See our large classrooms equipped with smart boards and learning technology.  Consider celebrating every milestone in your family’s life, including baby namings, brit milah, weddings and Shabbat dinners in our full-service facility. Our staff can provide assistance with room reservations and set-up, choosing a caterer and more to ensure that your event is memorable and special. For more information regarding facility rentals, call 305.854.3911 ext. 201.

Religious Facilities

The Falk Sanctuary is the traditional site for weddings, B’nai Mitzvah, community events and High Holy Day Services. It is impressive and serene, befitting momentous occasions, and accommodates more than 1,000 people. Our bimah is made out of Brazilian mahogany, decorated by trees of life on each side, and ornate lighting fixtures hang from the ceiling.
The Scher Chapel is the ideal space for more intimate worship, learning and celebrations. With seating for more than 120 people, this modern and warm space is used for a multitude of events, including school functions and assemblies, Shabbat services, lectures and daily minyan.

Banquet Facilities

With its arched ceilings and beautiful chandeliers, Traurig Hall is perfect for both ceremonies and receptions. It can be configured for intimate and large events. This elegant room is also equipped with two bridal suites and a beautiful balcony overlooking the Hall.

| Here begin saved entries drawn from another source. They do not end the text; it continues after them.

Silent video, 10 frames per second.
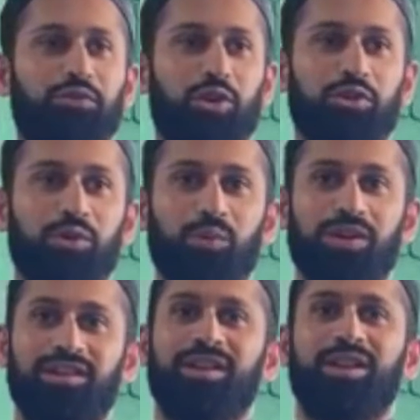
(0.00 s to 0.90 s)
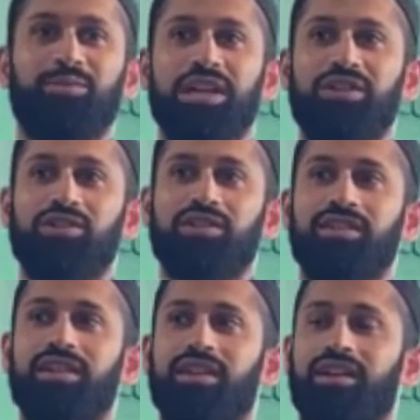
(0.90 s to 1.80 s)
forgotten the word, but it
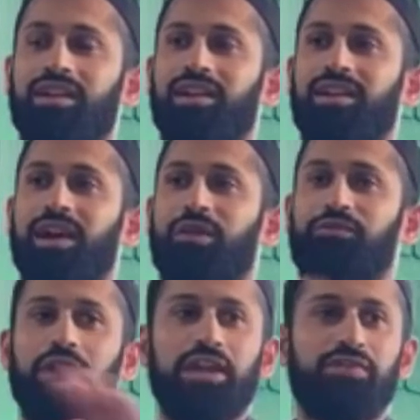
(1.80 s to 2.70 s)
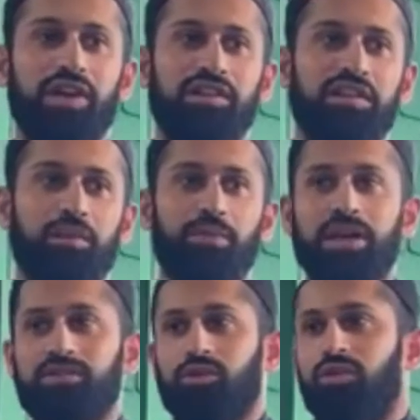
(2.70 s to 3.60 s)
doesn't favor another
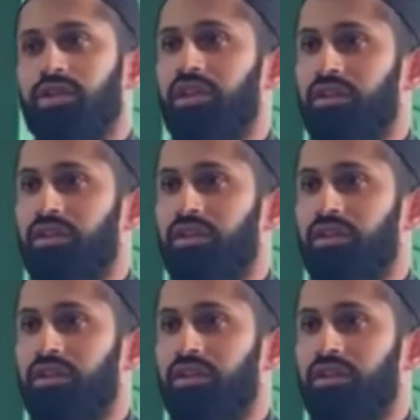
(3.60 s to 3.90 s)
person overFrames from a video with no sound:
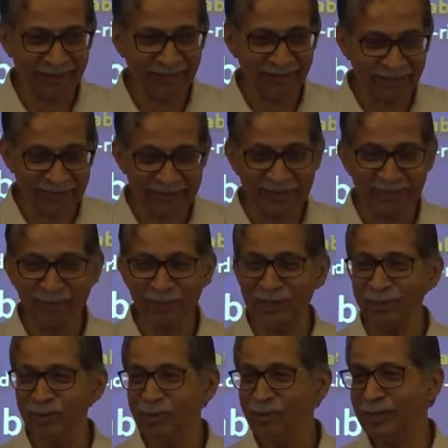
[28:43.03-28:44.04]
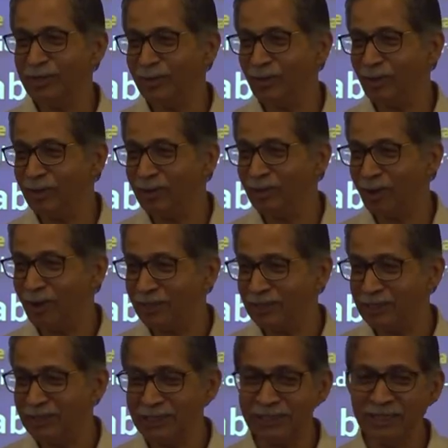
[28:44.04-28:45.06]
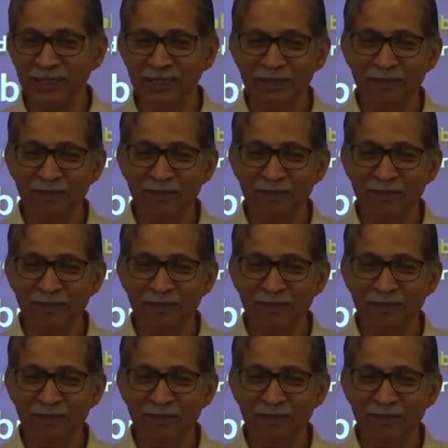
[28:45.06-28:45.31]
First thing you do when you go to the hospital,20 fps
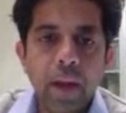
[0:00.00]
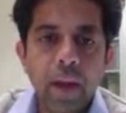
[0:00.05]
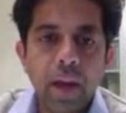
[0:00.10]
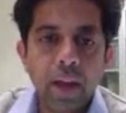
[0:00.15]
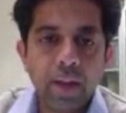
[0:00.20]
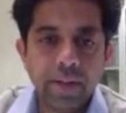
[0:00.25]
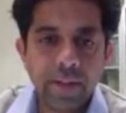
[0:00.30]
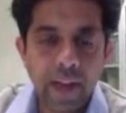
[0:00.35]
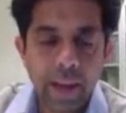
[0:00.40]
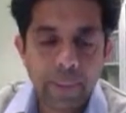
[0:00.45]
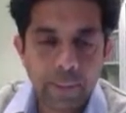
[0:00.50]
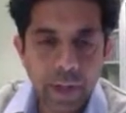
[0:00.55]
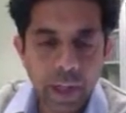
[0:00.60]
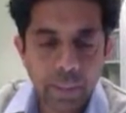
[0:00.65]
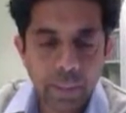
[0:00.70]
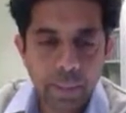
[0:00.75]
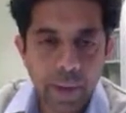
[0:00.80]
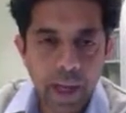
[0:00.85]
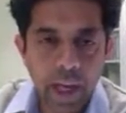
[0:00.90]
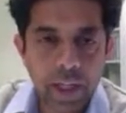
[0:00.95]
uh, as an
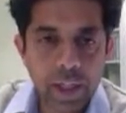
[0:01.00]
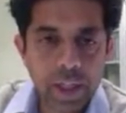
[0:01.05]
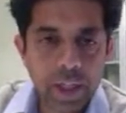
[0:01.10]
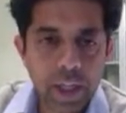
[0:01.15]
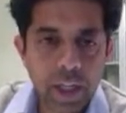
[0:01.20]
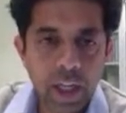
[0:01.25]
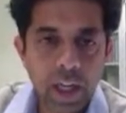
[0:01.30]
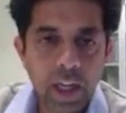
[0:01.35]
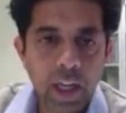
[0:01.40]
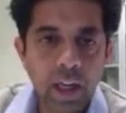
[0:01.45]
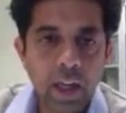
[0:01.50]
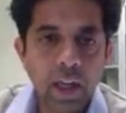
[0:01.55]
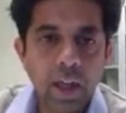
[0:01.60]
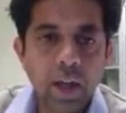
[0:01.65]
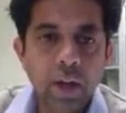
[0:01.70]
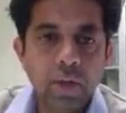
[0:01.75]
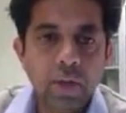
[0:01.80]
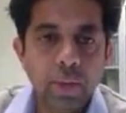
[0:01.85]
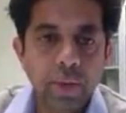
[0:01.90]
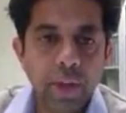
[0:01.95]
MD PhD
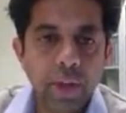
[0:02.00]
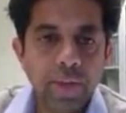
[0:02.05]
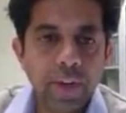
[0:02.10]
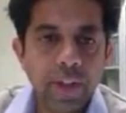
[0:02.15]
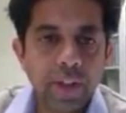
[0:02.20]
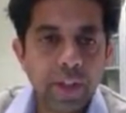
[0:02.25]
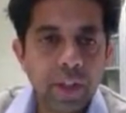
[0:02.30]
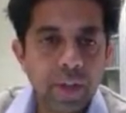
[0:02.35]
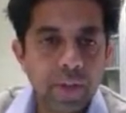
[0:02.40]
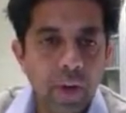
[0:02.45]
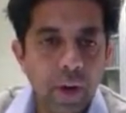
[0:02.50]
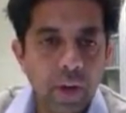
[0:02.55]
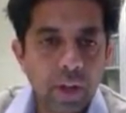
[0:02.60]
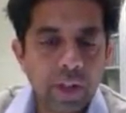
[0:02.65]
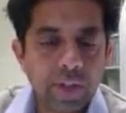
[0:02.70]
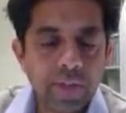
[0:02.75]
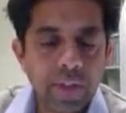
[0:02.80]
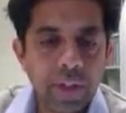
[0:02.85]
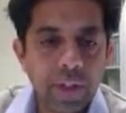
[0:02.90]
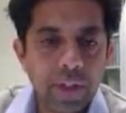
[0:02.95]
from the University of
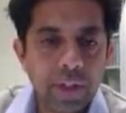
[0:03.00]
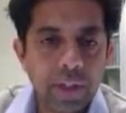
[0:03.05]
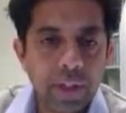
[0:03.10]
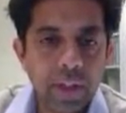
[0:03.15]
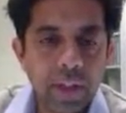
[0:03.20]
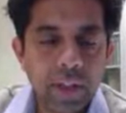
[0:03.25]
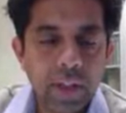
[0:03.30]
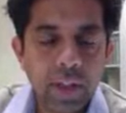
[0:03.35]
Oxford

A multi-use space with a stage, dance floor and kosher kitchen, Spector Ballroom serves as a site for wedding parties, simcha celebrations and large functions. It is immediately adjacent to the sanctuary and Traurig Hall, and can be arranged for both dining and dancing. The ballroom seats up to 400 people.
With its elegant displays and private ambiance, the Beck Museum of Judaica is an impressive space with more than 500 artifacts. The internationally known Italian artist, Enzo Gallo, created twelve massive bronze panels for the doors, depicting the names and symbols of the Twelve Tribes of Israel. Two large wooden reliefs made of Honduran mahogony, designed by architect Kenneth Treister, bookend the Museum. The Museum depicts Jewish life cycle events, festivals, Shabbat, Jewish memorabilia and visual arts, and includes both Sephardic and Ashkenazi artifacts.